AMBIGU SUR LES REFUS DE SOINS
L’audit de la Cour des comptes est également sévère sur les refus de soins. S’ils restent rares dans leur forme directe, ils sont plus fréquents dans des formes plus pernicieuses : rendez-vous fixés à des dates très éloignées, refus de prendre de nouveaux patients, et autres manœuvres dissuasives. Il existe bien une commission chargée de ce sujet à l’Ordre des médecins… mais elle n’a produit qu’un rapport et « refuse de financer des études sur les refus de soins ». Si on y ajoute un budget insuffisant, voilà qui rend difficile toute action.
L’Ordre se défend ici aussi de toute mauvaise volonté. La commission n’a pas pu fonctionner avant 2017 car elle n’était pas formée. La nomination tardive de ses membres, par arrêté, n’est pas de son fait. Le problème, c’est que la position de l’institution elle-même est ambiguë sur le sujet, souligne la Cour des comptes. Entre 2014 et 2017, 28 décisions rendues par les juridictions ordinales traitaient de refus de soins. Plus de la moitié se sont conclues par un rejet. Lorsque les décisions étaient favorables aux patients, les sanctions étaient hétérogènes. « Le bilan des rares poursuites menées à leur terme n’incite pas les patients à faire valoir leurs droits et ne dissuade pas les médecins de renoncer à une pratique illégale », constate la Cour des comptes.
DÉSINVOLTE SUR LE TRAITEMENT DES PLAINTES
Le reste des signalements n’est guère mieux traité. Seuls 22 % des courriers adressés à l’Ordre pour exprimer un problème avec un médecin sont enregistrés comme des plaintes. Les autres sont considérés comme des doléances. Cette distinction ne devrait pas exister et ne relève pas du pouvoir de l’institution. « Les conseils qui déclarent une plainte infondée ou irrecevable outrepassent ainsi leurs missions », souligne la Cour des comptes. Ces manipulations sont loin d’être anecdotiques : en 2017, l’Ordre a reçu plus de 8 900 signalements… mais n’a tenu que 2 300 conciliations. Lorsque celles-ci se tiennent – ce qui peut être volontairement omis –, les procès-verbaux sont imparfaits. Souvent, ils ne retracent pas le contenu des échanges et leur issue.
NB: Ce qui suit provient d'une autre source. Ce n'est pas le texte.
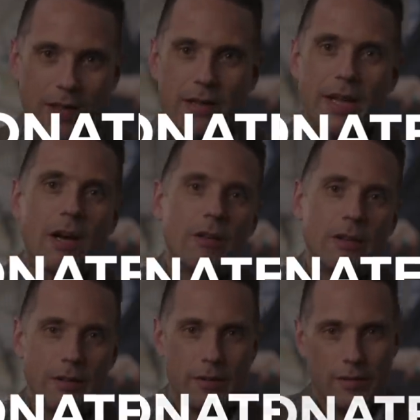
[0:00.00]
Now,
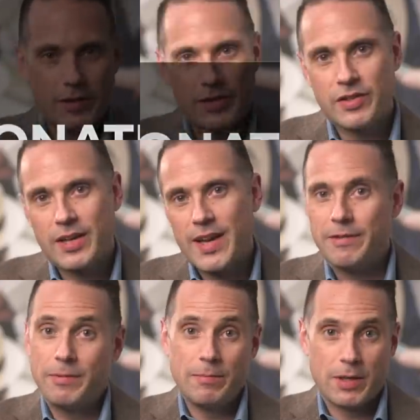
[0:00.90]
this doesn't have
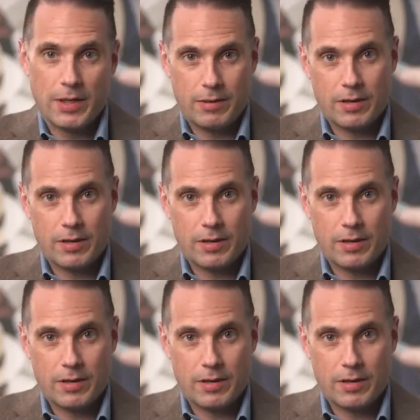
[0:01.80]
to be money.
Ce manque de rigueur peut être particulièrement problématique lorsque les faits reprochés sont graves. 40 % des plaintes concernent la qualité des soins, 30 % le comportement du médecin.
Les plaintes à caractère sexuel qui ont été enregistrées, elles, sont au nombre de 150 entre 2014 et 2017. Dans 43 % des cas, elles ont été rejetées. Parfois parce que des faits similaires, ayant mené à une condamnation, n’ont pas été transmis aux chambres disciplinaires. Lorsque la victime obtient justice auprès de l’Ordre, les sanctions sont pour le moins variables : elles vont du simple avertissement (11 %) à la radiation (12 %). Le plus souvent, le médecin écope d’une interdiction d’exercer assortie d’un sursis (29 %). Là encore, la faiblesse des condamnations n’incite pas à faire valoir ses droits.
(1) Rapport de la Cour des comptes sur l’Ordre des médecins, décembre 2019.